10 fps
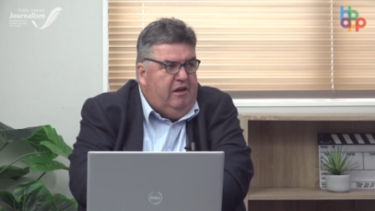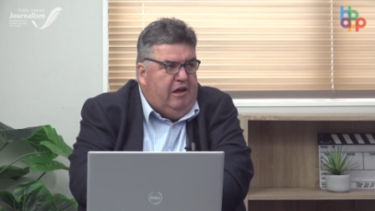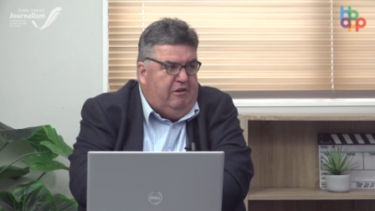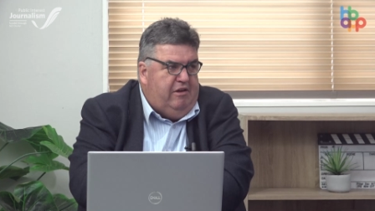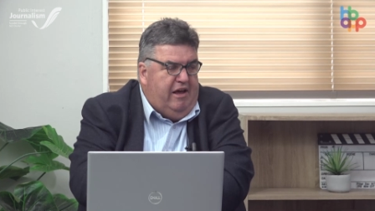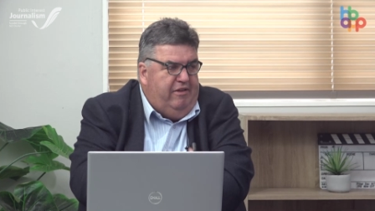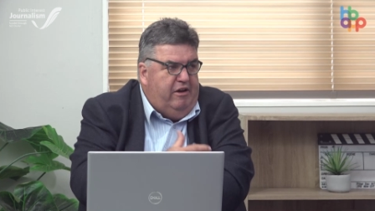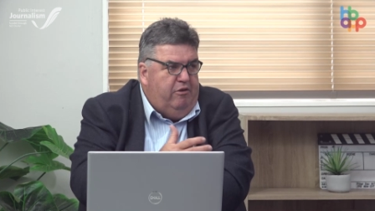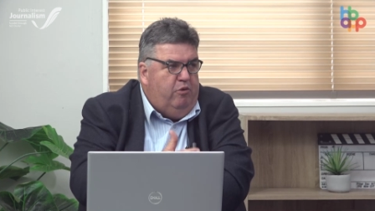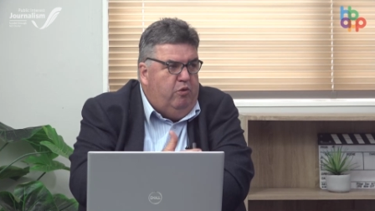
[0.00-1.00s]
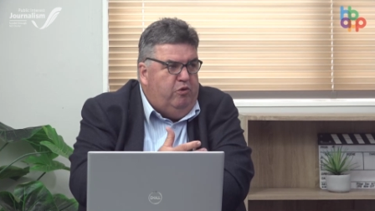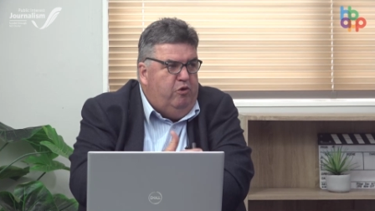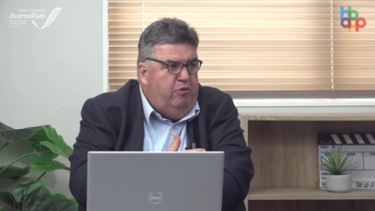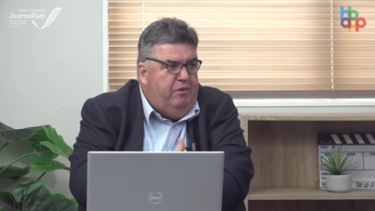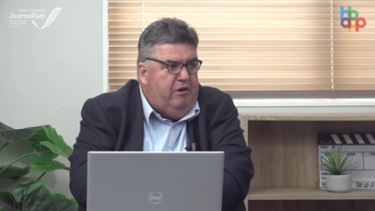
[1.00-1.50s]
saying that it's all
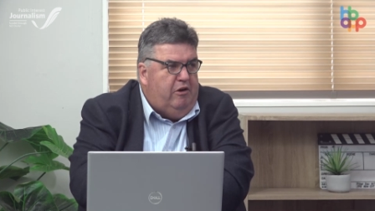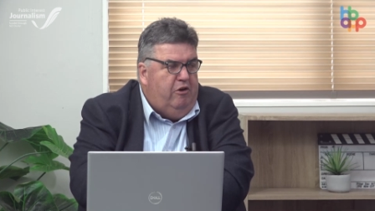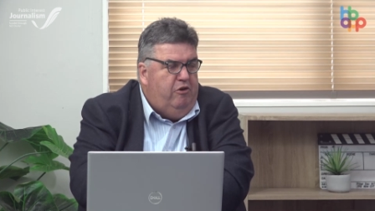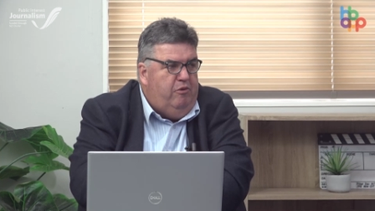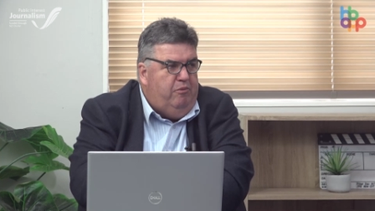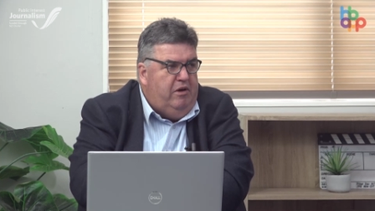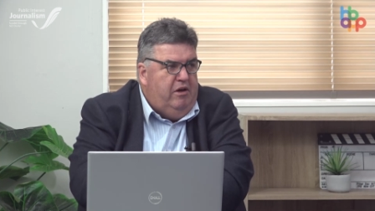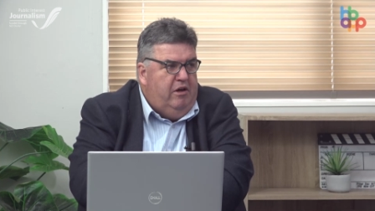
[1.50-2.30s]
doom and gloom.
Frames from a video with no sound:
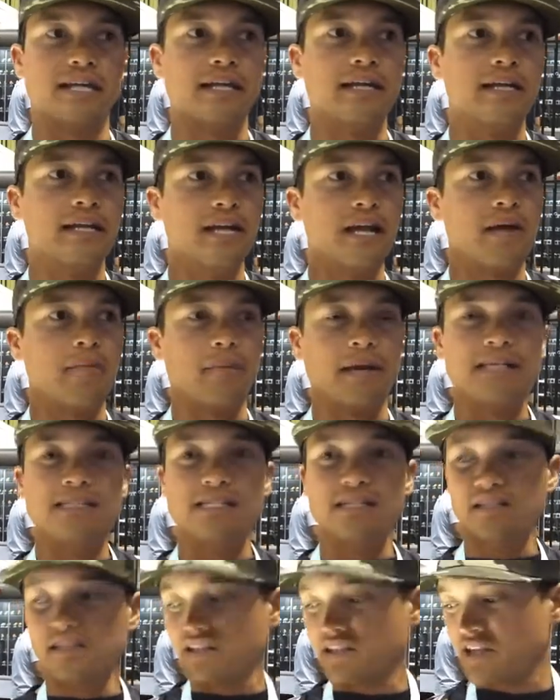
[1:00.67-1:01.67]
And
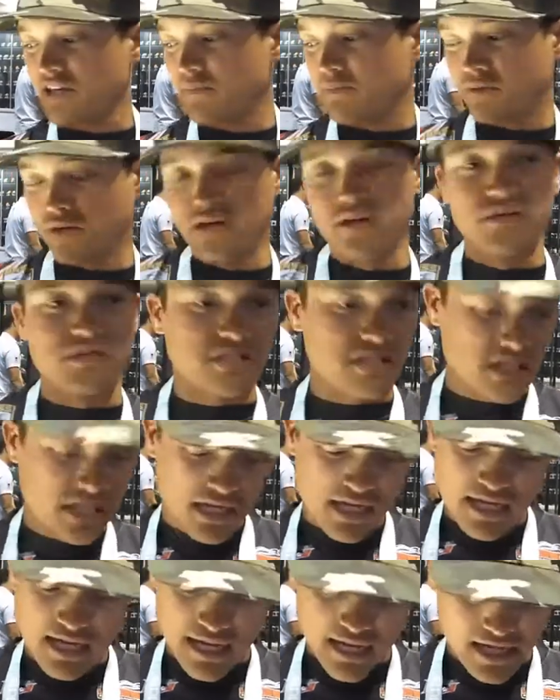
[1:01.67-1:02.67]
basically the approach,
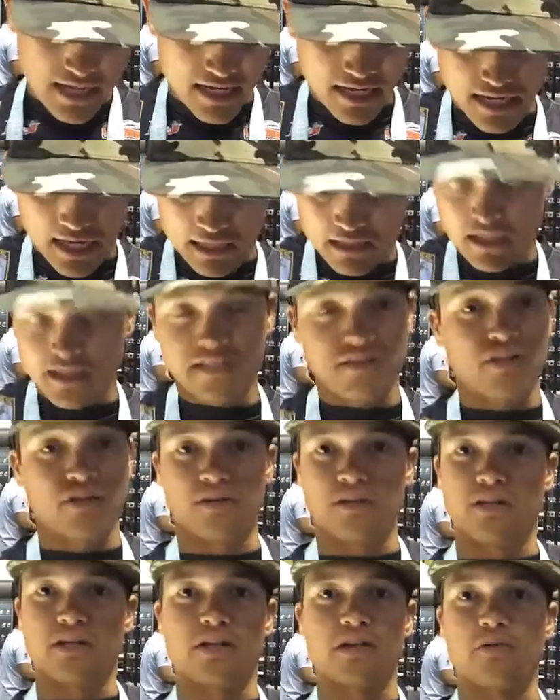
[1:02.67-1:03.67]
uh, I like
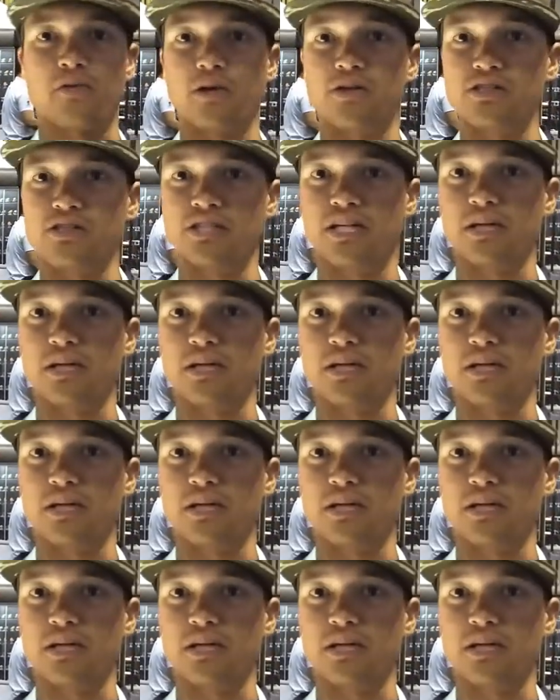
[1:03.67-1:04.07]
throwing it on a Orochi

WHAT THIS TASK INVOLVES
Omitting all pictures, give the preceding listing again exactly.

TASK SOLUTION
10 fps
[0.00-1.00s]
[1.00-1.50s]
saying that it's all
[1.50-2.30s]
doom and gloom.
Frames from a video with no sound:
[1:00.67-1:01.67]
And
[1:01.67-1:02.67]
basically the approach,
[1:02.67-1:03.67]
uh, I like
[1:03.67-1:04.07]
throwing it on a Orochi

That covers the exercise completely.